Russian Satellite Set To Crash Back To Earth

Russia has lost contact with a newly launched military satellite which will now fall back to Earth.

State news agency TASS says it failed to separate from the Soyuz-2.1B booster rocket after its launch from the Plesetsk cosmodrome on Saturday.

The lost satellite is called Kanopus-ST, after the star Canopus, and is for both civilian and military use.

It took a decade to develop and was created to scan the Earth's oceans and weather systems from space, and to spot submarines.

An investigation has been opened into how it happened, and early indications suggest it was a problem with the satellite's attachment to the upper-stage rocket, which did not open up in time.

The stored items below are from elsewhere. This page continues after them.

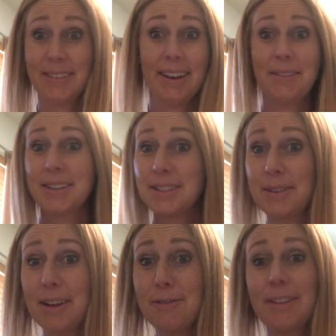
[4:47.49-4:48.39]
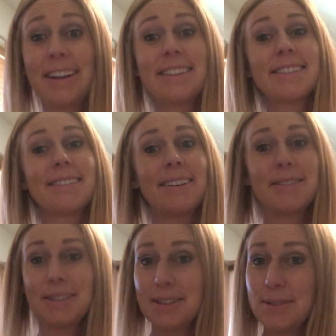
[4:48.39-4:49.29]
When I wasn't around friends, when I
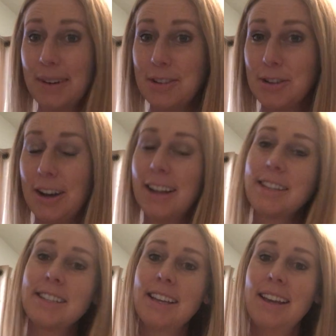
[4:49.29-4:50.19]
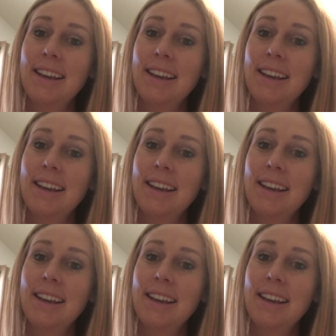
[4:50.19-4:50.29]
was just around Josh,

DOUNIAMAG-KAZAKHSTAN-RUSSIA-SATELLITE

Within the next two or three days, the satellite will fall back to Earth and burn up in the atmosphere.

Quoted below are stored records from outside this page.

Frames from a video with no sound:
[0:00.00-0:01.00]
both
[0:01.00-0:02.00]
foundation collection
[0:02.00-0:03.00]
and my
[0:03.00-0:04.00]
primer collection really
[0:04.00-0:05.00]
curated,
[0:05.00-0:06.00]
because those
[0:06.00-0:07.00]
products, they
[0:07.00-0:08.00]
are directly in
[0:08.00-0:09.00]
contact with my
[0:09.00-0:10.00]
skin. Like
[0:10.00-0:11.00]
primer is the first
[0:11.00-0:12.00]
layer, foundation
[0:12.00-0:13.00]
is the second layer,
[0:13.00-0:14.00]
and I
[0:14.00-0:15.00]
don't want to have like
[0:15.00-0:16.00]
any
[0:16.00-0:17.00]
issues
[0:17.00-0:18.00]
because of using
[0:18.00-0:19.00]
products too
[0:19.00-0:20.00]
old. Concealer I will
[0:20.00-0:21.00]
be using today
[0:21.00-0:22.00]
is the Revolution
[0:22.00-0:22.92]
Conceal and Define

Russia has not issued any official comment on the problem.

However a space agency official reportedly said: "The spacecraft is recognised as lost since it is impossible to use it according to its purpose."

Another satellite carried by the rocket did manage to separate from the rocket and is orbiting normally.

Russia has lost several expensive satellites in recent years.

In 2014, a Russian rocket carrying its most advanced communication satellite to date fell back to Earth.

A year before that a rocket carrying three Russian-made Glonass navigation satellites also failed.